Another potential drawback of the word "heritage" is that it has some skeletons in the cupboard when it comes to rivers. In the 1990s, there was a considerable focus on the potential nomination of the Lake Eyre Basin as a World Heritage Area. Some in this part of the world may feel apprehension that the word 'heritage' might be linked to international or national obligations and priorities. But an Australian Heritage River System would be primarily driven and run by the people who best know their rivers. Further, some communities who originally opposed World Heritage listing, such as Shark Bay in Western Australia, have supported the process after about a decade.

How would an Australian Heritage River System work? The people of Cooper Creek, for example, could carry out the background studies to determine if this river would be a candidate river for nomination in an Australian Heritage River System. They would also be involved in organising the consultation. Governments would simply coordinate the process and provide some funding. Similarly the last free-flowing river in the Murray-Darling Basin, the Paroo River, would depend on the support of this river community. These two are not arbitrary examples.

The rivers of the Lake Eyre Basin, principally Cooper Creek and the Georgina-Diamantina, are protected by the Lake Eyre Basin Agreement and the Paroo River is protected by the Paroo River Agreement. Both agreements were fundamentally driven by river communities and their concern that their rivers might follow the policy and development path of other Murray-Darling Rivers. But neither of these agreements have a national framework to sit underneath. There is no grand strategic plan. They are waving in the institutional wind with no real home. In fact, the Paroo River Agreement is not even underpinned by legislation, so there is nothing to stop a future Queensland or New South Wales Government developing this magnificent river and subsequently destroying downstream floodplains and internationally recognised wetlands.

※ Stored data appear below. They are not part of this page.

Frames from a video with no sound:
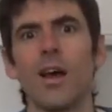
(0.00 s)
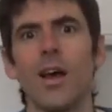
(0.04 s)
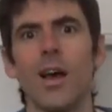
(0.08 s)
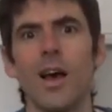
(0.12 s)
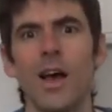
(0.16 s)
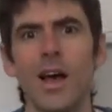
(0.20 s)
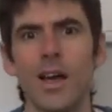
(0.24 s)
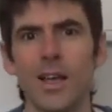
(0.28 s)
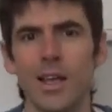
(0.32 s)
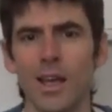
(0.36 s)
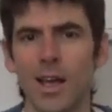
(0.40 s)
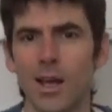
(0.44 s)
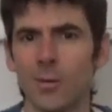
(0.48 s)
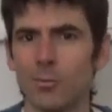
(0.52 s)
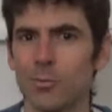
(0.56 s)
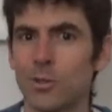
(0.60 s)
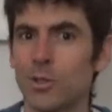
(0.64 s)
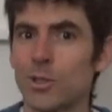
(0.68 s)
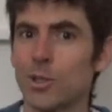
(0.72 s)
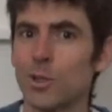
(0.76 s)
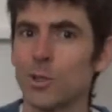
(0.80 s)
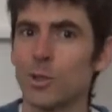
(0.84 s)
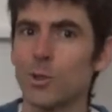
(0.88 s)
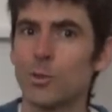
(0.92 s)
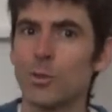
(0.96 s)
I am
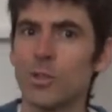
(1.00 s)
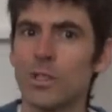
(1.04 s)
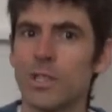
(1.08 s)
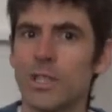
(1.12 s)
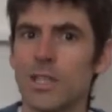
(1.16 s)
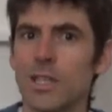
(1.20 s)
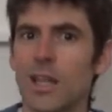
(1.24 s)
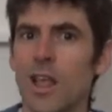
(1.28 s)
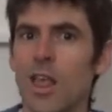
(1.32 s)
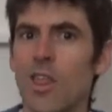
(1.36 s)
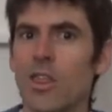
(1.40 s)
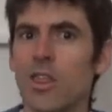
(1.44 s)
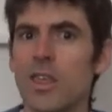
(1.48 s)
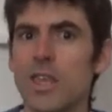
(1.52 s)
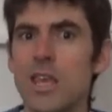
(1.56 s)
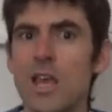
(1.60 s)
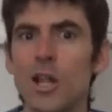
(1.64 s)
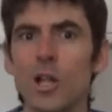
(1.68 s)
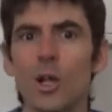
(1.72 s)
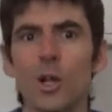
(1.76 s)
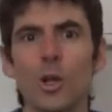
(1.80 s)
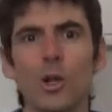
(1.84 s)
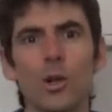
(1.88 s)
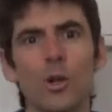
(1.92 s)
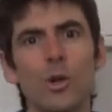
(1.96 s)
saluting the
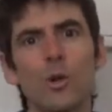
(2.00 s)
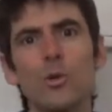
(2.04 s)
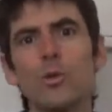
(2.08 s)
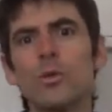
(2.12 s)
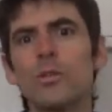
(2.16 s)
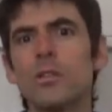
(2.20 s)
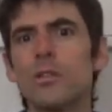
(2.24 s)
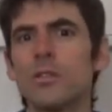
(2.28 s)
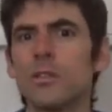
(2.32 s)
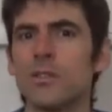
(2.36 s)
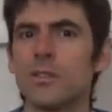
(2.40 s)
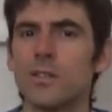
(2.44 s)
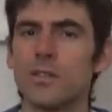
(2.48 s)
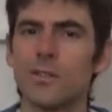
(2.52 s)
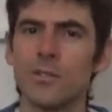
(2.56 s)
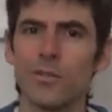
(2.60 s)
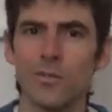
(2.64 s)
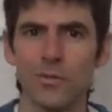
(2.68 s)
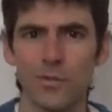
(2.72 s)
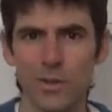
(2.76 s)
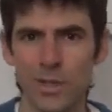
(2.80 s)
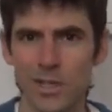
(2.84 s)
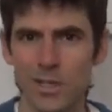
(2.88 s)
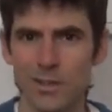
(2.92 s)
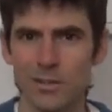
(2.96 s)
lotus
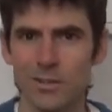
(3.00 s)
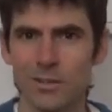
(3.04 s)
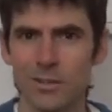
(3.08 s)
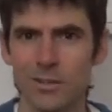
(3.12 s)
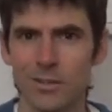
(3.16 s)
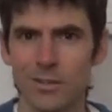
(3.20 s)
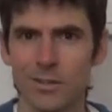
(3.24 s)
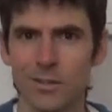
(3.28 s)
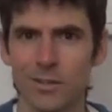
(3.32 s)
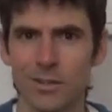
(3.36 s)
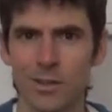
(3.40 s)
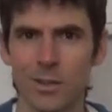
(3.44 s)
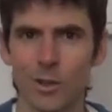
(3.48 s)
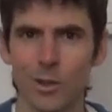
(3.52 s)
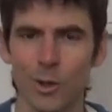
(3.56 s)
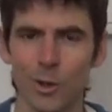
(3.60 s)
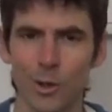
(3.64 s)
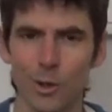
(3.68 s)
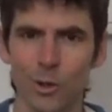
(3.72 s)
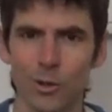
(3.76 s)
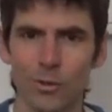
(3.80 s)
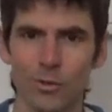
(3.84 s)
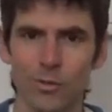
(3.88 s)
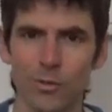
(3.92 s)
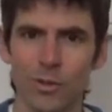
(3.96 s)
feet
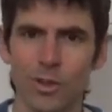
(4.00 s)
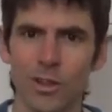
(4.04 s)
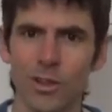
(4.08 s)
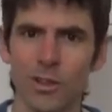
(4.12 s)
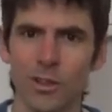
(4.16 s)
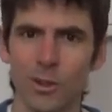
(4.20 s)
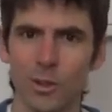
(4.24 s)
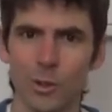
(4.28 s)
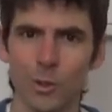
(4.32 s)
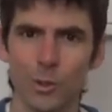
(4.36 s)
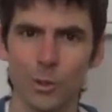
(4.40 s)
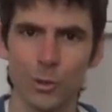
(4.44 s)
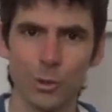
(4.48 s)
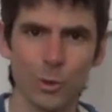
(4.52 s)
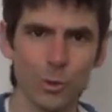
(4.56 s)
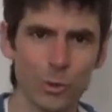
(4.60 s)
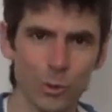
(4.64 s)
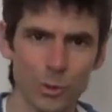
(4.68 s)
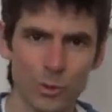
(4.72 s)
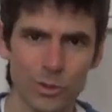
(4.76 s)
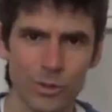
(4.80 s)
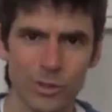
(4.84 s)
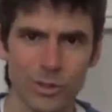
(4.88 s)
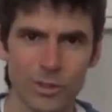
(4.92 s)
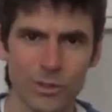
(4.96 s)
of the
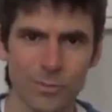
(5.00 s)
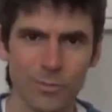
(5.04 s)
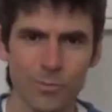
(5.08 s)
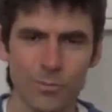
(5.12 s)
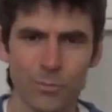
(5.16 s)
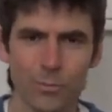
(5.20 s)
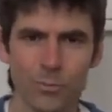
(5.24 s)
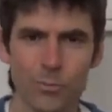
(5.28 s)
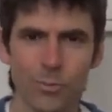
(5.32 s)
Gurus.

Nomination as an Australian Heritage River would require a management plan. This step is the most likely to concern river communities. Both the Paroo and the Lake Eyre Basin rivers have management plans, reflecting their intention to protect flows. Management planning could be as simple as transferring these plans across to an Australian Heritage River System, if the river communities support it. The advantages of such an approach would be a national context and framework and broad support from the Australian public and the political institutions. State processes could easily fit into such a national framework.

Despite the ecological and cultural importance of Australia's rivers, we have generally failed to adequately protect their unique values. Unless we change this, future generations will have to pay increasing costs of rehabilitation, such as in the Murray-Darling Basin. Many ecological values we are now losing will never be replaced. History has shown that the major river decisions are made by strong water departments and powerful sectoral groups and it is time to put the decision-making in the hands of the people. An Australian Heritage River System coupled with objective assessment of rivers would provide a nationally strategic approach to protect our rivers and help ensure that future generations would not have to pay the costs of restoring future Murray-Darlings. Such a system would take the politics out of water for our undeveloped rivers.

All that is needed is the necessary political will and there is no better time in Australia's history for a grand decision in favour of a sustainable future for our rivers, especially one that hands the initiative back to the people who live with and care most about them.